Sunday, November 23, 2008

Run Away! (RPing in non-RPG games, and other fun from yesterday)

Gwen and Andy invited us (and many others) over for gaming yestay, and we had a ton of fun. I came in distant second in a 4-player game of Settlers. I was inundated by siege engines and betrayed by victorious traitors in Shadows. 4 games of "Time's Up!" was enough to melt my brain (Idi Amin, Joseph Stalin, Yuri Andropov, Margaret Thatcher and Janet Reno walk into a bar - now differentiate between them via charades and sound effects). I died a lot at werewolf, but I also did a really good job in my first ever time as Seer, and was on the winning side in all but 2 of the 5 or 6 villages. It was like a one-day mini-GwenCon.

About the new Merlin's Company expansion for Shadows Over Camelot:
Somehow, our 8-player game ended up with 2 traitors, which stunned us all when they won. They may be part of what lead to my feeling the expansion made things much harder than normal.
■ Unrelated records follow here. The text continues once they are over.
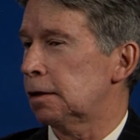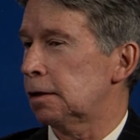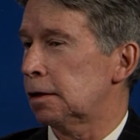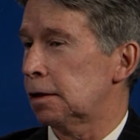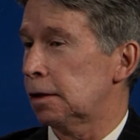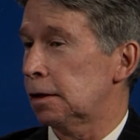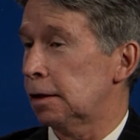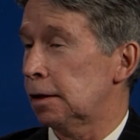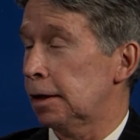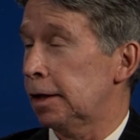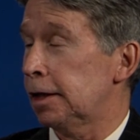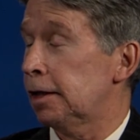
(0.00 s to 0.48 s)

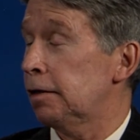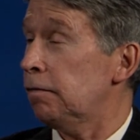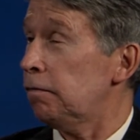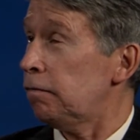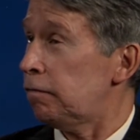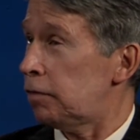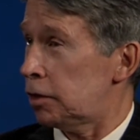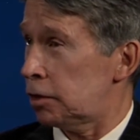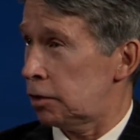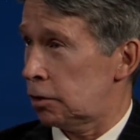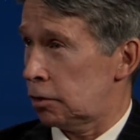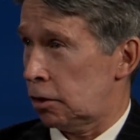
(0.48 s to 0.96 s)

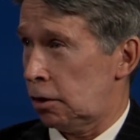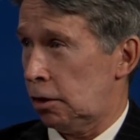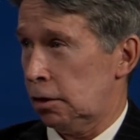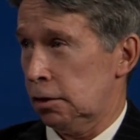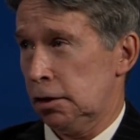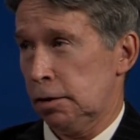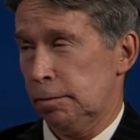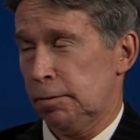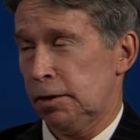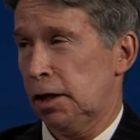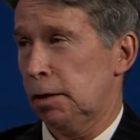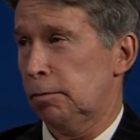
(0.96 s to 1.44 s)
lived on
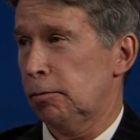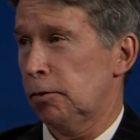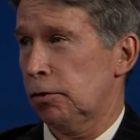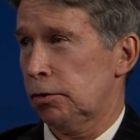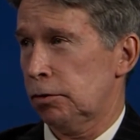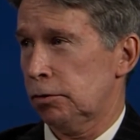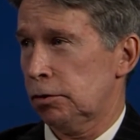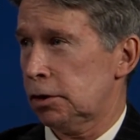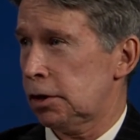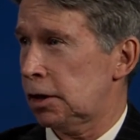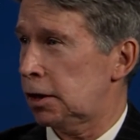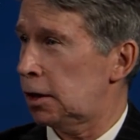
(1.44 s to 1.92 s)
September
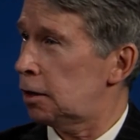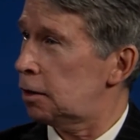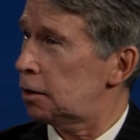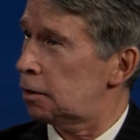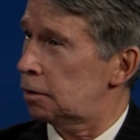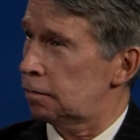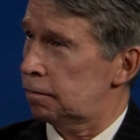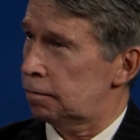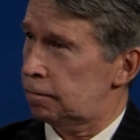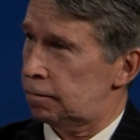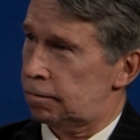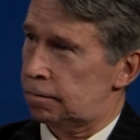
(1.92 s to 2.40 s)
13th
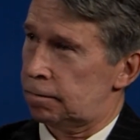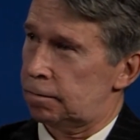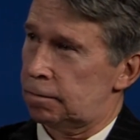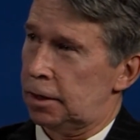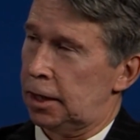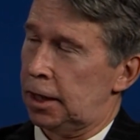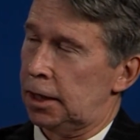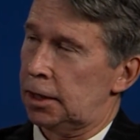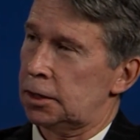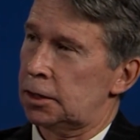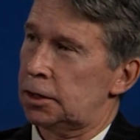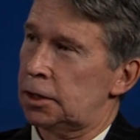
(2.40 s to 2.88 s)
of
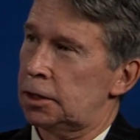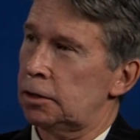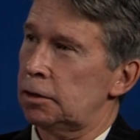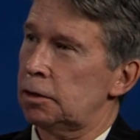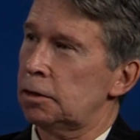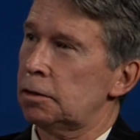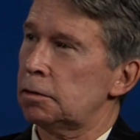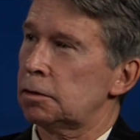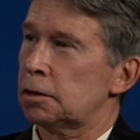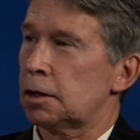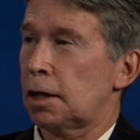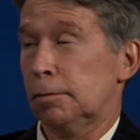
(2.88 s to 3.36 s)
last year,
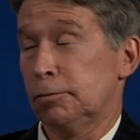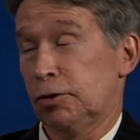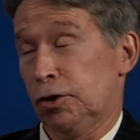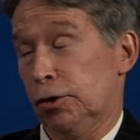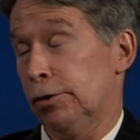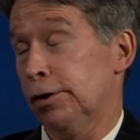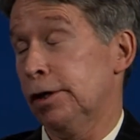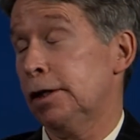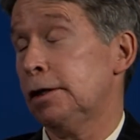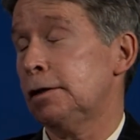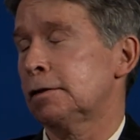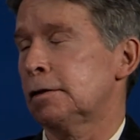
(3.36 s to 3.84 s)
of
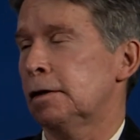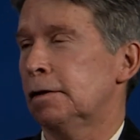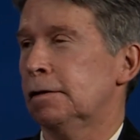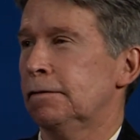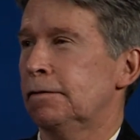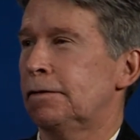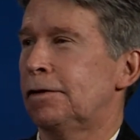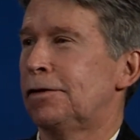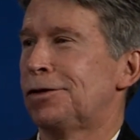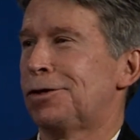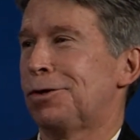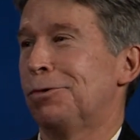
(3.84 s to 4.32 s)

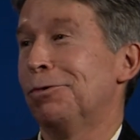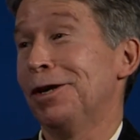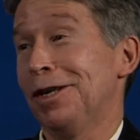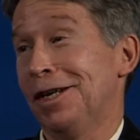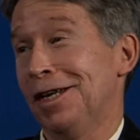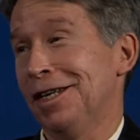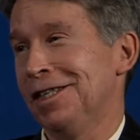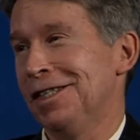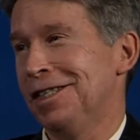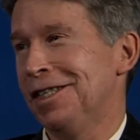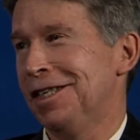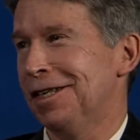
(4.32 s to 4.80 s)

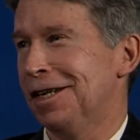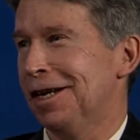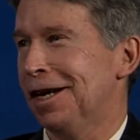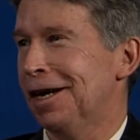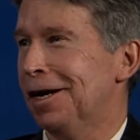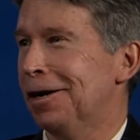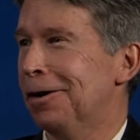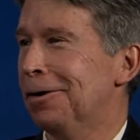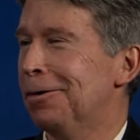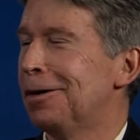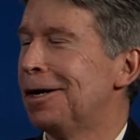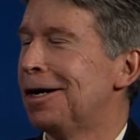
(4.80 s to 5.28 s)
2018
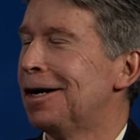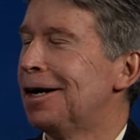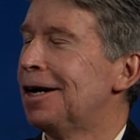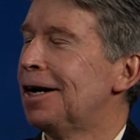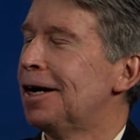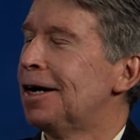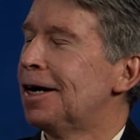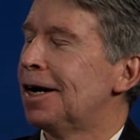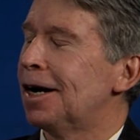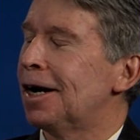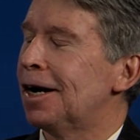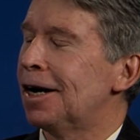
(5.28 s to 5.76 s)

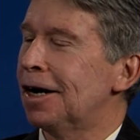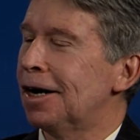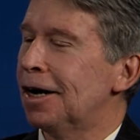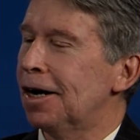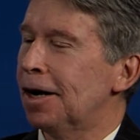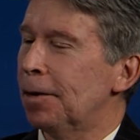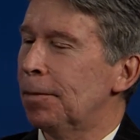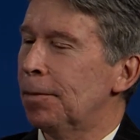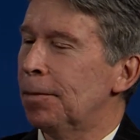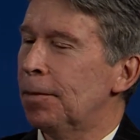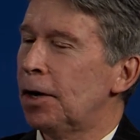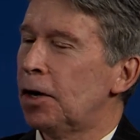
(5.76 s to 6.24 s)

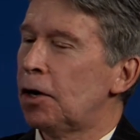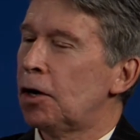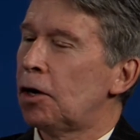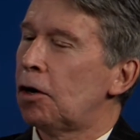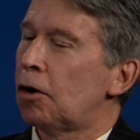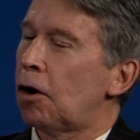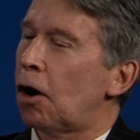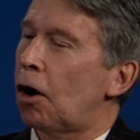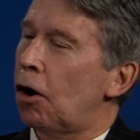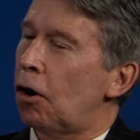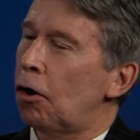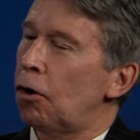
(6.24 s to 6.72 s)
now,
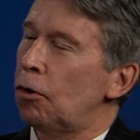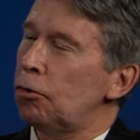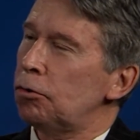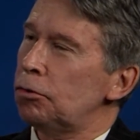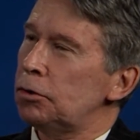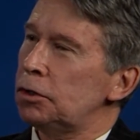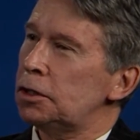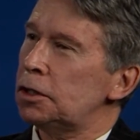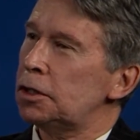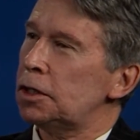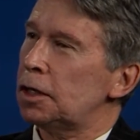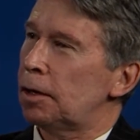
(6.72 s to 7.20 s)

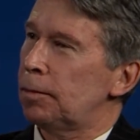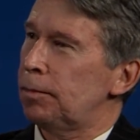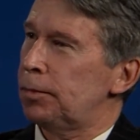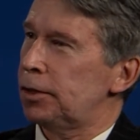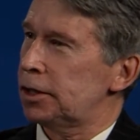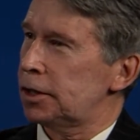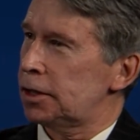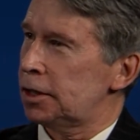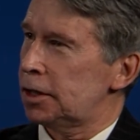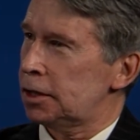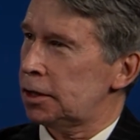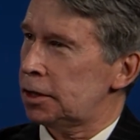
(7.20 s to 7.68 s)
owned a
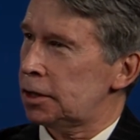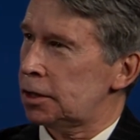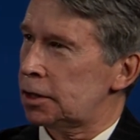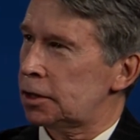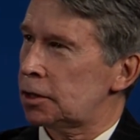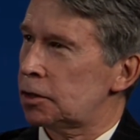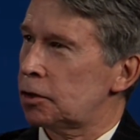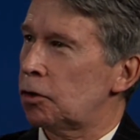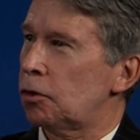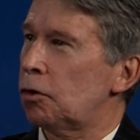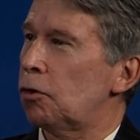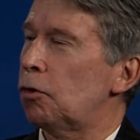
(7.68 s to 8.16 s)
business
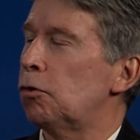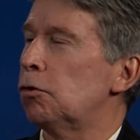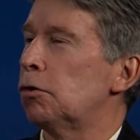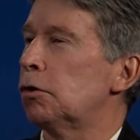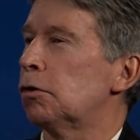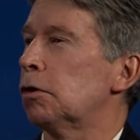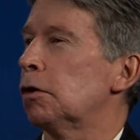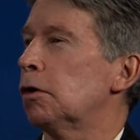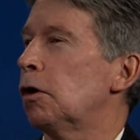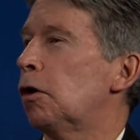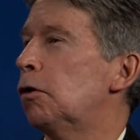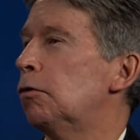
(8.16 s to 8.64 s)

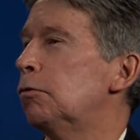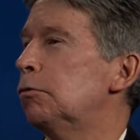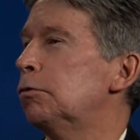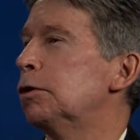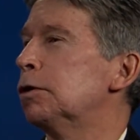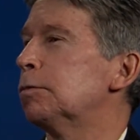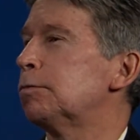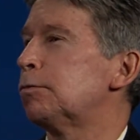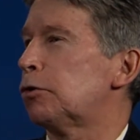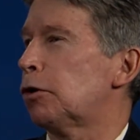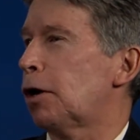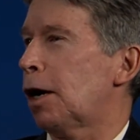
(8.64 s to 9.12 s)
or owned a
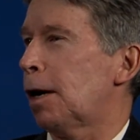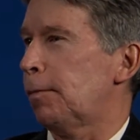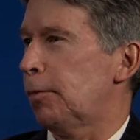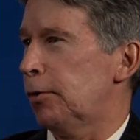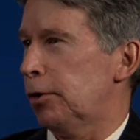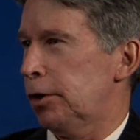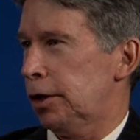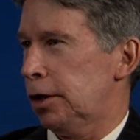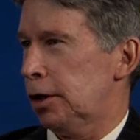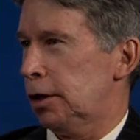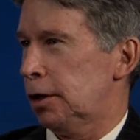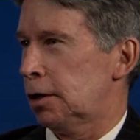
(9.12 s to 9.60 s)

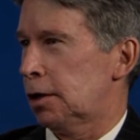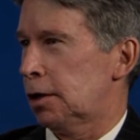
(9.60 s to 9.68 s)
property,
The travel cards trounced us, and that flighty Merlin abandoned the Excaliber quest just when we needed him most. Even without the 12th Seige Engine, we could have lost by black swords.

It was also hard parsing all the new character powers simultaneous to the new rules. Some (including mine) went underused. If I buy the expansion, and I probably will, I'll want to play 3 or 4 times with the old characters and the new rules before adding the new characters in. Or perhaps vice-versa.

One thing I didn't like about the new expansion: The Python quotes. If you're an Arthurian purist, this could ruffle your feathers.
To me, the best games of Shadows are when people play in-character, it's not only fun, it helps make the mystery and bluffing elements of the game work better. I'm really uncertain whether the Monty Python and the Holy Grail references on the new Travel cards would help or hinder that. Will it enhance the fun, or make it harder to stay in character? There was so much new to learn, that we didn't get much in-character anyway, so it had no real impact. Long-term, though, I expect it's a mistake to have gone there. Time will tell.

About Werewolf: We used flavorful non-secret roles this time (in addition to the normal secret teams/roles), such as the Village Idiot, the Butcher, the Serving Wench, The Blacksmith (and his Apprentice), etc. These were just for flavor, to add RolePlaying to the game of mystery and mob-rule. Doing so favors the werewolves (because it becomes much harder for the Sherriff to keep the village on task), but man does it ever breathe new life into the game. On the drive home, Sarah agreed it was the most fun we've ever had playing Werewolf, and that's saying something.